The onset of the COVID-19 pandemic last spring forced a sudden, unplanned shift to remote learning for most schools across the US and made it challenging to keep students connected to their learning and on track to reach all of their academic goals. After the spring semester, we conducted research to not only learn about the impacts of these challenges, but also to identify common themes among schools whose students were most successful during this period. The specifics were different for each school, but strong leadership and intentional, targeted actions taken by teachers were evident in all settings. Lake Park Elementary (LPE) School in Palm Beach County, Florida—led by Principal Phillip Preddy—was one such standout.
LPE earned recognition as a “Distinguished School” based on our research, placing among the top 14 percent of 9,500 schools sampled that met the criteria across each of five key categories for student connection and proficiency within i-Ready during the spring. The school has continued its success in 2020–2021 and, according to a research report on testing data from the fall, rated among nine percent of elementary schools serving mostly students from low-income zip codes nationwide that did not see a “COVID slide.” In fact, students have made progress over the past year that would be impressive in any circumstance: fourth and fifth graders outperformed last year’s learners on the spring i-Ready Diagnostic, even though the 2019–2020 assessment was administered before remote learning began.
In a recent interview on WLRN South Florida’s “The Sunshine Economy,” Preddy had an opportunity to discuss the efforts he and his faculty have made over the past year to ensure continued success. These are the four major strategies they’ve used:
Make Sure Students Have Devices and Connectivity
A majority of LPE’s students come from low-income households, with about 98 percent of the student body qualifying for free and reduced-price lunch. As such, most students would typically fall on the disadvantaged end of the “digital divide.” To ensure equity in remote learning, the school needed to act.
Preddy first focused on devices by calling around to schools with more resources to find extra Chromebooks™ or other appropriate devices. Next, he and his staff concentrated on internet access, understanding that: 1) They couldn’t take this for granted, and 2) Having a computer at home without Wi-Fi is unhelpful when instruction is happening online. The school’s technical support staff made calls directly to companies to seek internet solutions for students and families.
These efforts paid off in a major way, laying the groundwork for real teaching and learning success. Up to 95 percent of students made it online to participate in classes on some days during the spring 2020 semester—a significant achievement.
Let Teachers Focus on Teaching
Because Preddy and the school’s administrative staff remained focused on getting students connected, they made sure teachers could put their energy into making sure learners were engaged. As countless educators nationwide experienced during the pandemic, online instruction is difficult enough on its own without the many added demands of managing a remote classroom. At Lake Park, teachers provided a full day of instruction for students―and with such high rates of student connectivity, students have succeeded even beyond the school’s already-high expectations.

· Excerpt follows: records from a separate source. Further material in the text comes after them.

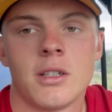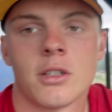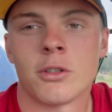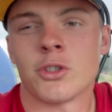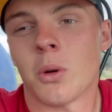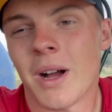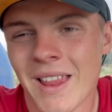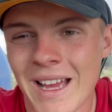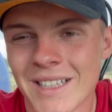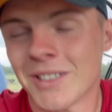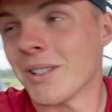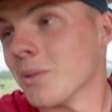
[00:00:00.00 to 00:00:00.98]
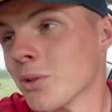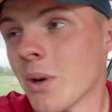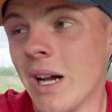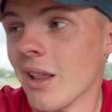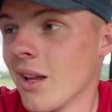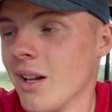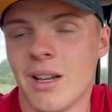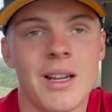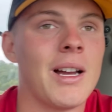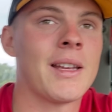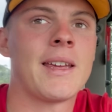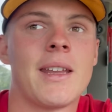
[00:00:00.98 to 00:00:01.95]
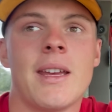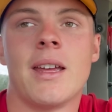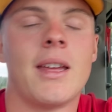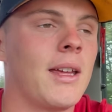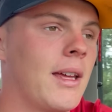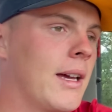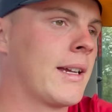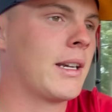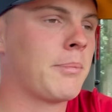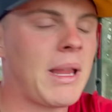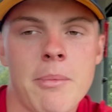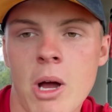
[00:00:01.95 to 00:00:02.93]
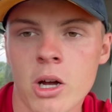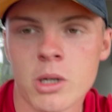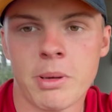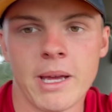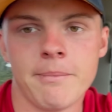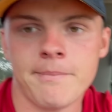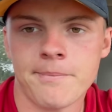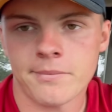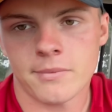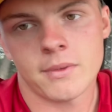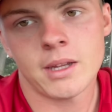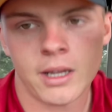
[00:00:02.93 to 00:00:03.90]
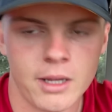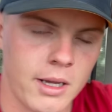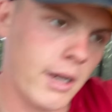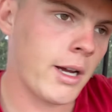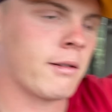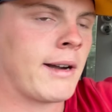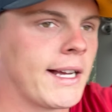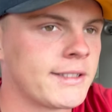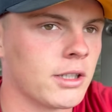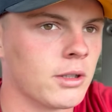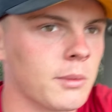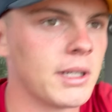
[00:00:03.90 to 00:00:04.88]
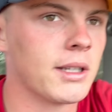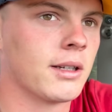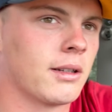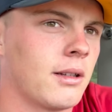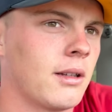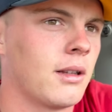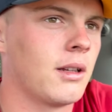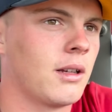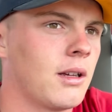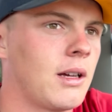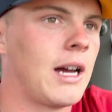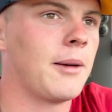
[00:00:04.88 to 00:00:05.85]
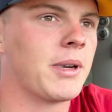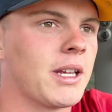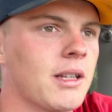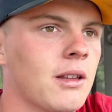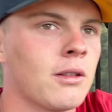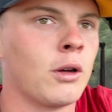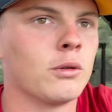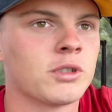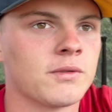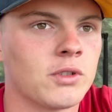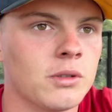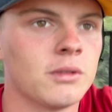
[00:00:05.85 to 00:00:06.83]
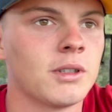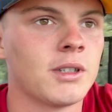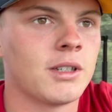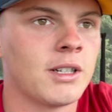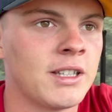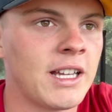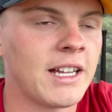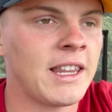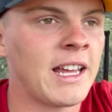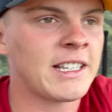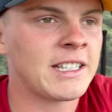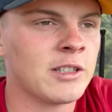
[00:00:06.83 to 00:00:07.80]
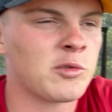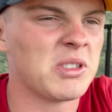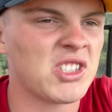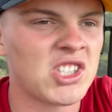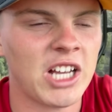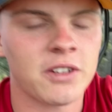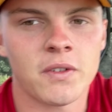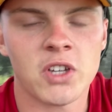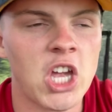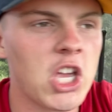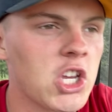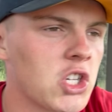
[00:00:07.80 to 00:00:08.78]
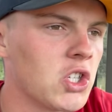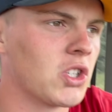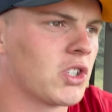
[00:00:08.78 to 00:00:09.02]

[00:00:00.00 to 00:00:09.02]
Because you know what I like to do as well. I get a black marker pen and I write it on the window how many loads I've done, and that gives me satisfaction.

Focus on Culture and Communication
"We have to make the six hours that [students] are in our care the best six hours of their day," Preddy said on “The Sunshine Economy.” Especially during the pandemic, with untold trauma facing children and adults alike, it is impossible to know what each student is going through. This makes it even more important to prioritize the social-emotional elements of schooling and show students that they’re cared for and valued.
Given the obstacles many students of all backgrounds have faced over the past year, it is an achievement just to show up for class. Taking that next step—from attendance to achievement—requires a little “extra,” and in this area, Preddy, his staff, and faculty have thrived.
As the school building slowly reopens, the staff and faculty at LPE have continued the culture and communication efforts by making calls to parents to explain the safety measures they’re taking and articulate the benefits of getting students back into the classroom. Now, nearly three-quarters of the students are attending in person, but making sure parents are aware of the school’s plans―and comfortable with them―continues to be an essential factor.
Students’ success is truly something to celebrate, and Lake Park’s teachers haven’t missed out on the opportunity. During the pandemic, teachers bought gift cards for ice cream sundaes, special headphones or pencils, or other inexpensive treats.
Many teachers mailed the rewards to students or had them shipped directly, but some even drove around town and left them on doorsteps. This program of rewards and recognition, which teachers funded out of their own pocket, “really motivated the students, and you could tell the love that [teachers] had for their kids,” Preddy shared.
These achievements are even more impressive considering the following context: Preddy, who had previously been an assistant principal in another Palm Beach school, was only named to his role at Lake Park two weeks prior to schools closing last March. Despite this and the many other challenges the school faced, the staff and faculty of LPE have delivered for their students by using strategies that many other schools can also adopt.